▶ _Activity_
Each record here should be printed again exactly; please leave its pictures out.

▶ _Data for this task_
BEGIN
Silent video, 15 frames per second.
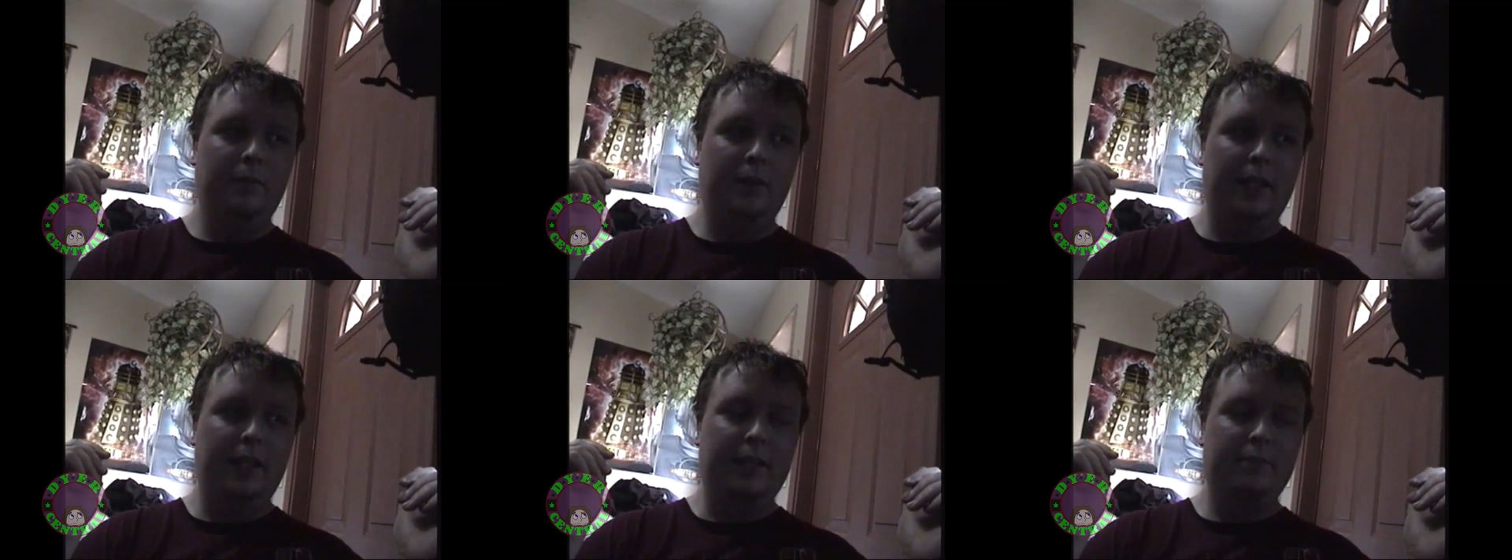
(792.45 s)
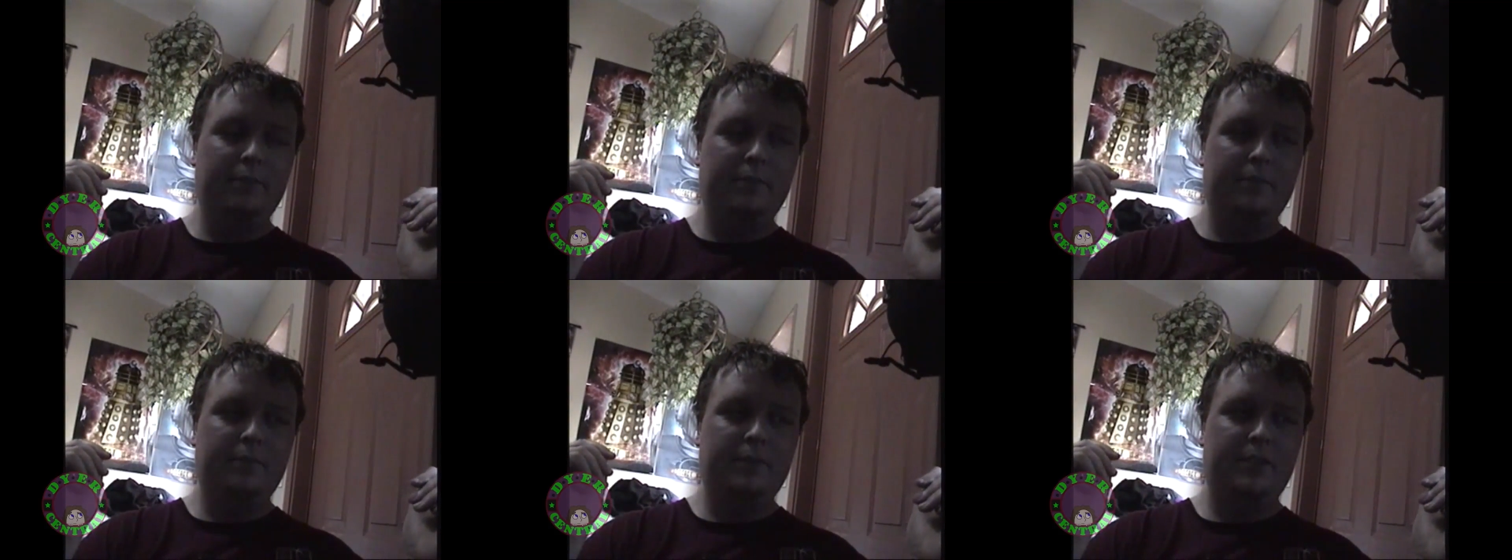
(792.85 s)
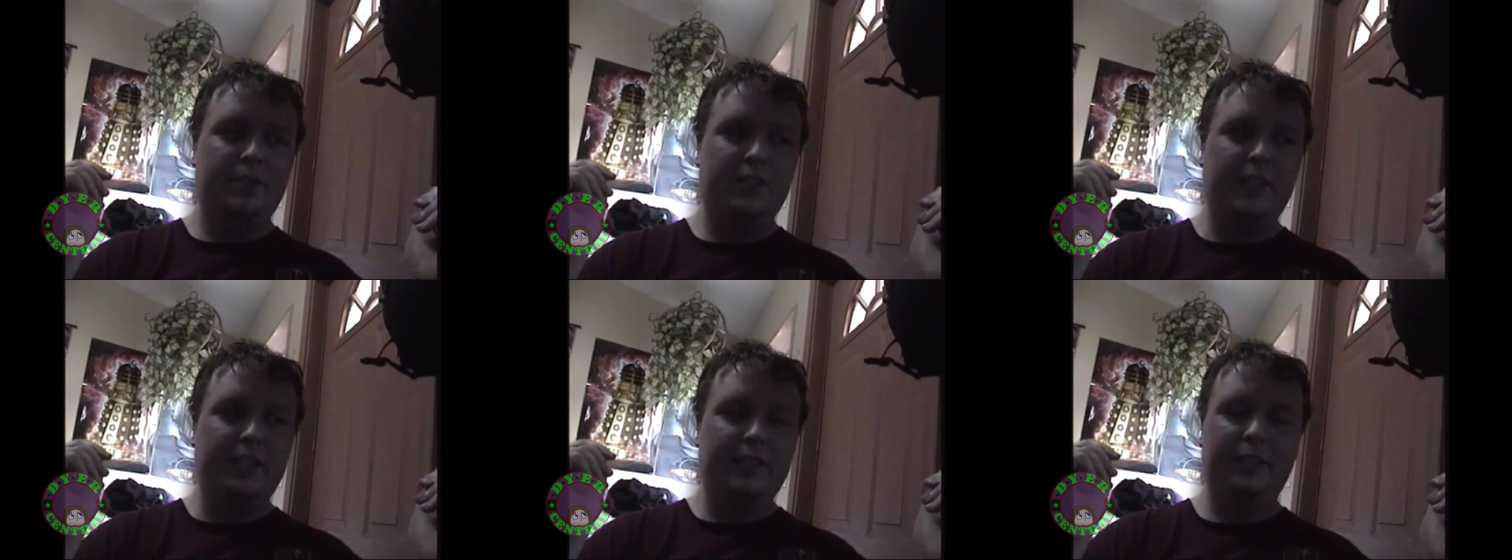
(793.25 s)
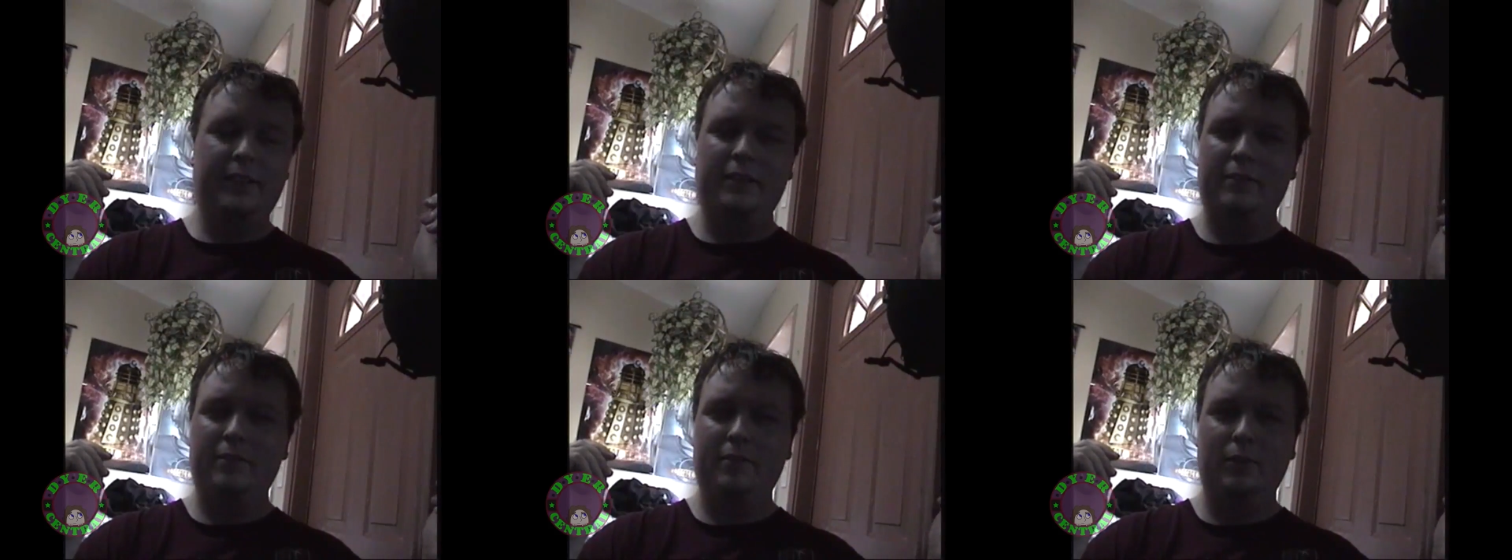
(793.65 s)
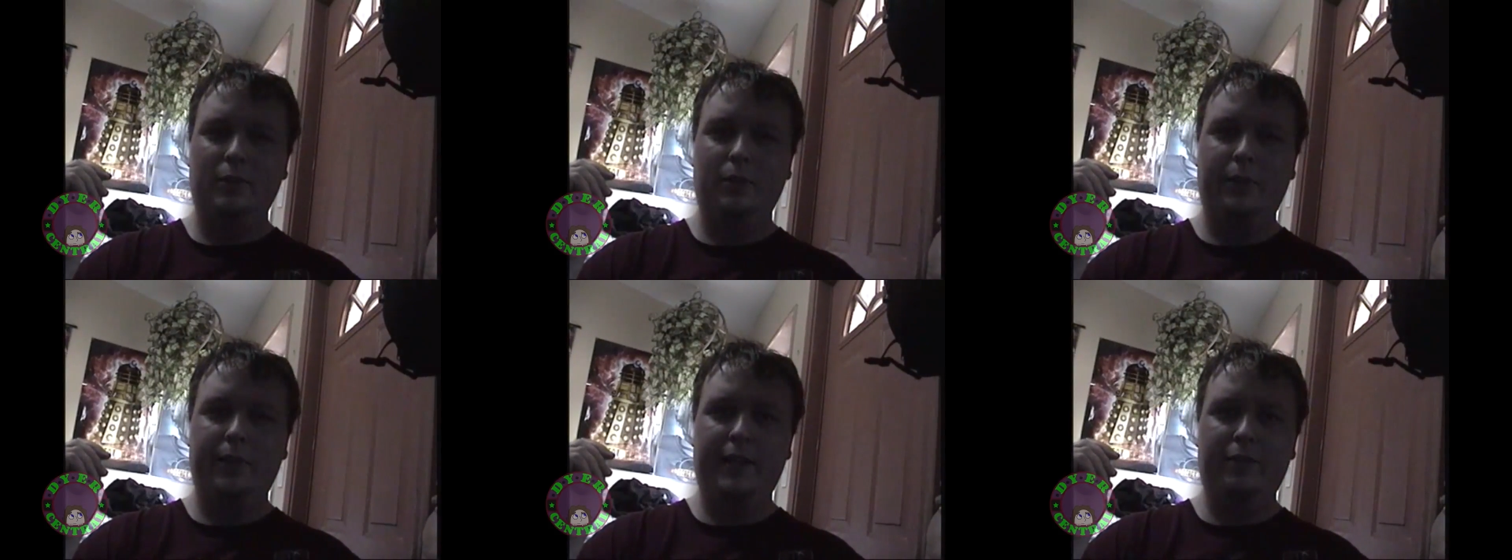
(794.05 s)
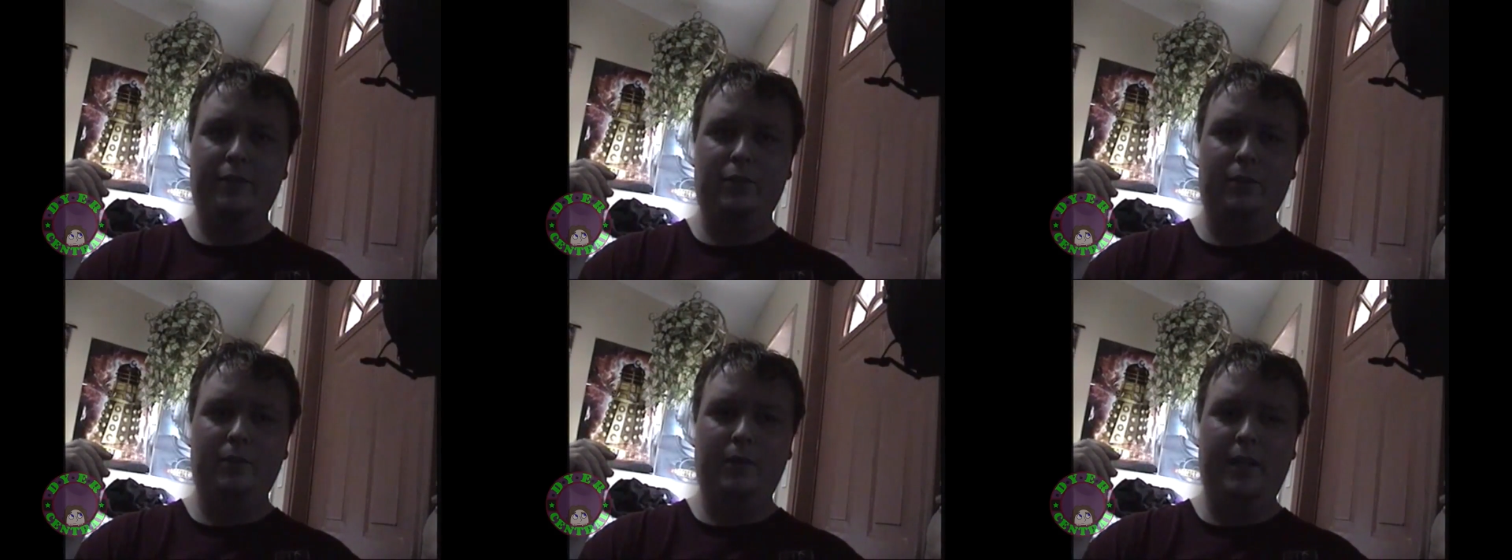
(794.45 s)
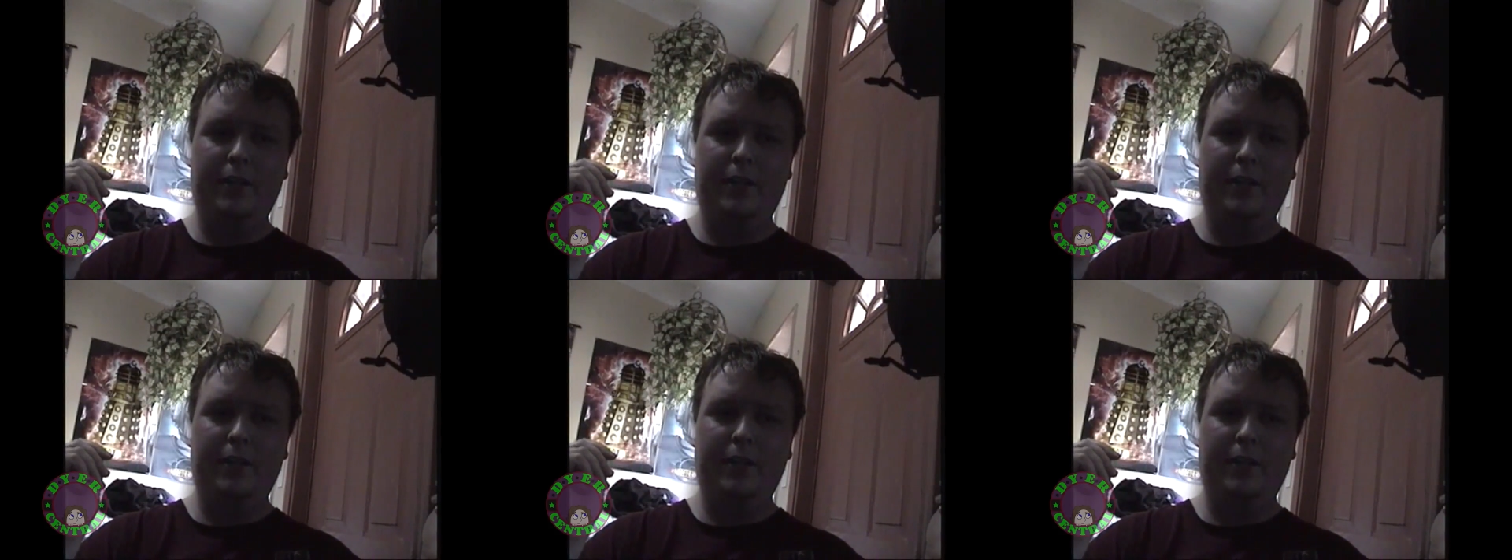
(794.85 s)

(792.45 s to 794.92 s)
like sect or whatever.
END
▶ _Answer for the task_
Silent video, 15 frames per second.
(792.45 s)
(792.85 s)
(793.25 s)
(793.65 s)
(794.05 s)
(794.45 s)
(794.85 s)

(792.45 s to 794.92 s)
like sect or whatever.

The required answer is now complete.